ASSIGNED TASK – Set down the full listing exactly as given. Any pictures are to be left out.
┄┄┄┄┄┄┄┄┄┄┄┄┄┄┄┄┄┄┄┄
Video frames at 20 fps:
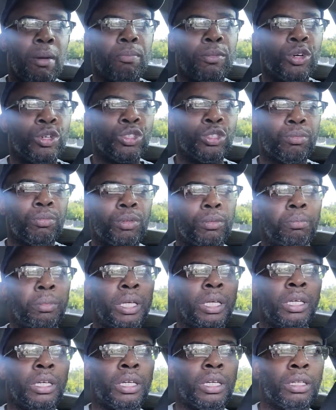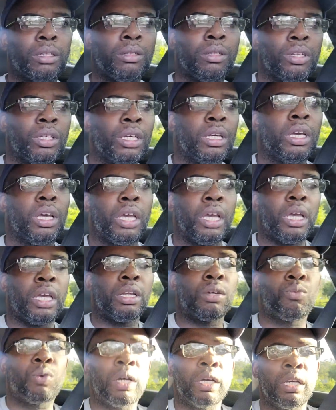multiple men.
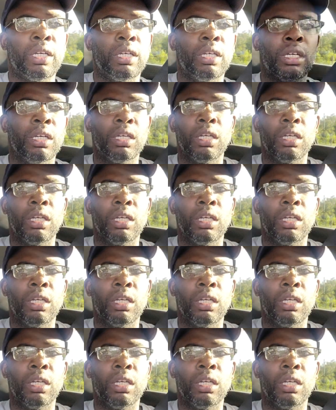Anyway,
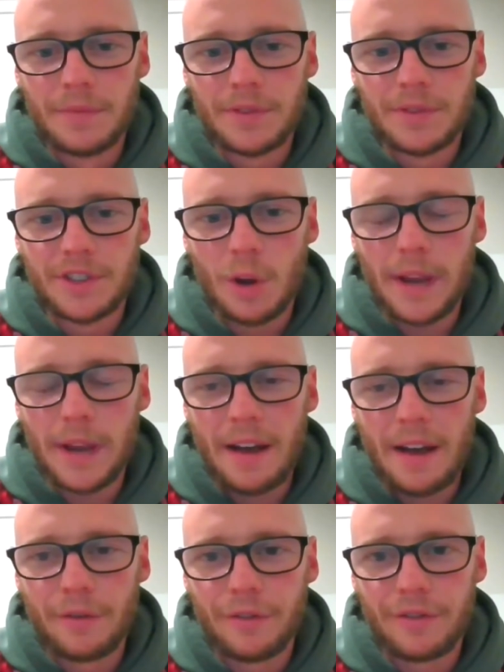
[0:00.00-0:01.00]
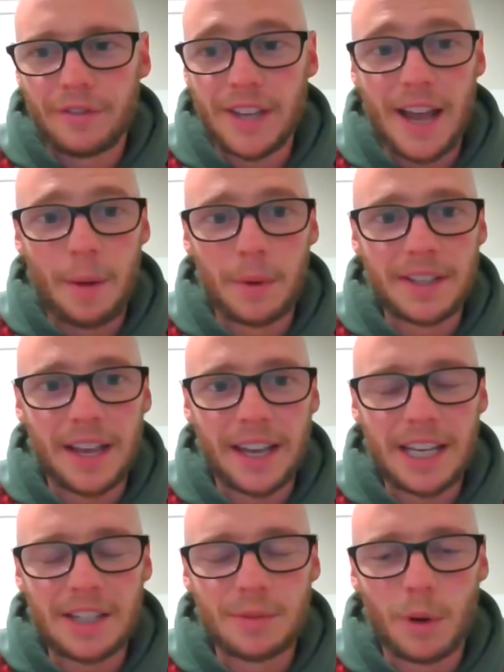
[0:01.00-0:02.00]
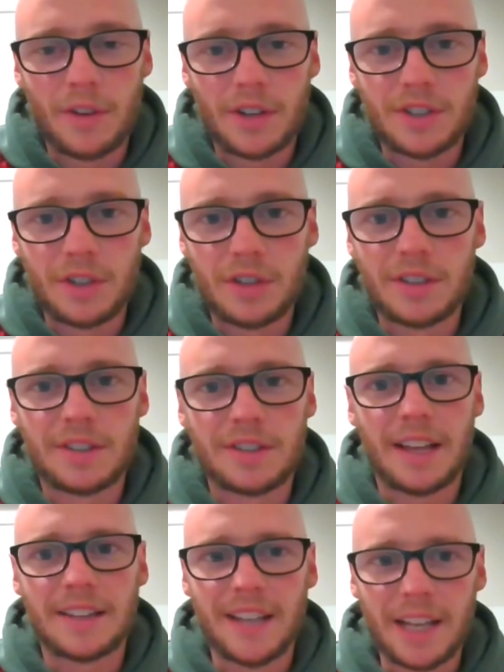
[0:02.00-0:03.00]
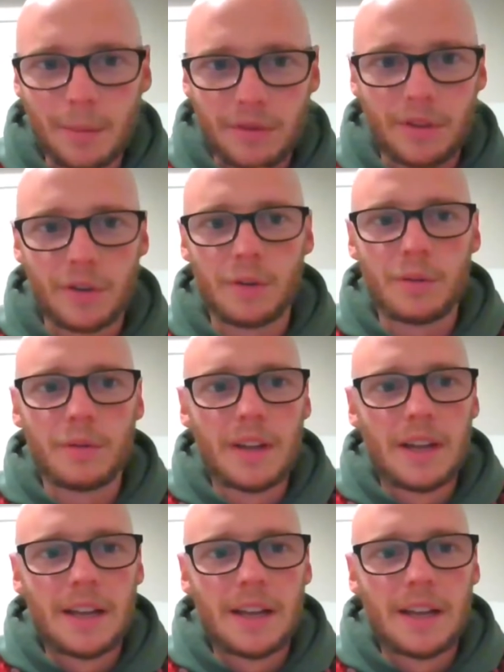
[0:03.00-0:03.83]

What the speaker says: So we take each one of our students and take them through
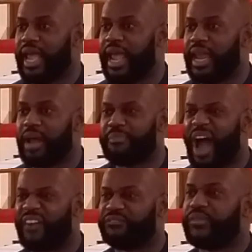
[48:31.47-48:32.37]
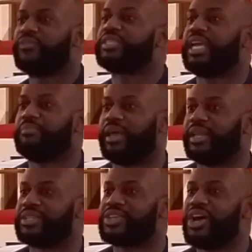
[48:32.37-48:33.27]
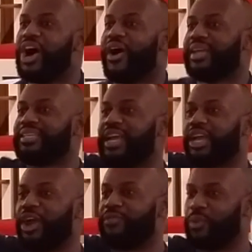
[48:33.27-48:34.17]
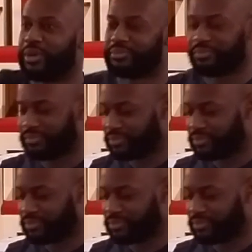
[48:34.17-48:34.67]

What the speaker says: in about 15 minutes. All right, take care, everyone.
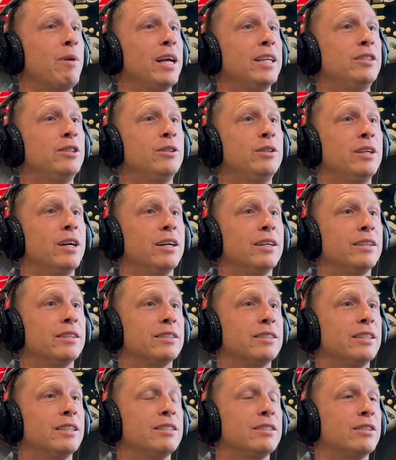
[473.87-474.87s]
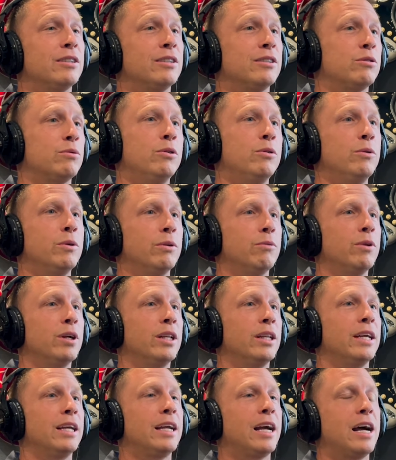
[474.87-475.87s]
my 2 younger sisters who were
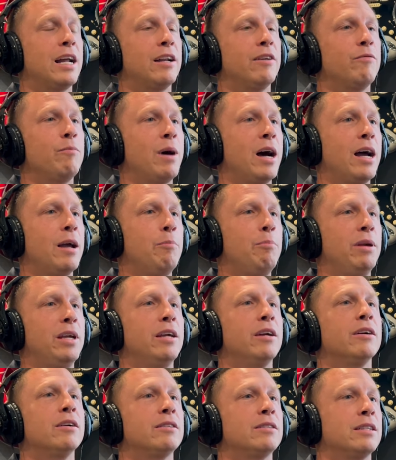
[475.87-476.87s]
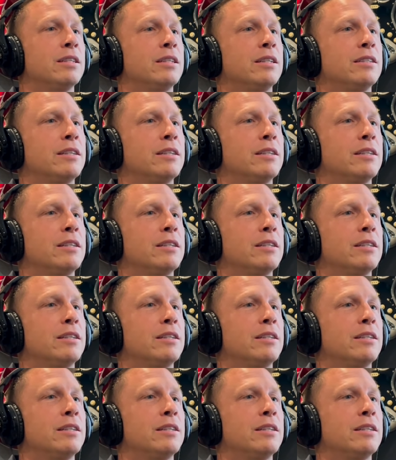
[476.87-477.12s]
really kind of my peers at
┄┄┄┄┄┄┄┄┄┄┄┄┄┄┄┄┄┄┄┄
EXPECTED ANSWER –
Video frames at 20 fps:
multiple men.
Anyway,
[0:00.00-0:01.00]
[0:01.00-0:02.00]
[0:02.00-0:03.00]
[0:03.00-0:03.83]

What the speaker says: So we take each one of our students and take them through
[48:31.47-48:32.37]
[48:32.37-48:33.27]
[48:33.27-48:34.17]
[48:34.17-48:34.67]

What the speaker says: in about 15 minutes. All right, take care, everyone.
[473.87-474.87s]
[474.87-475.87s]
my 2 younger sisters who were
[475.87-476.87s]
[476.87-477.12s]
really kind of my peers at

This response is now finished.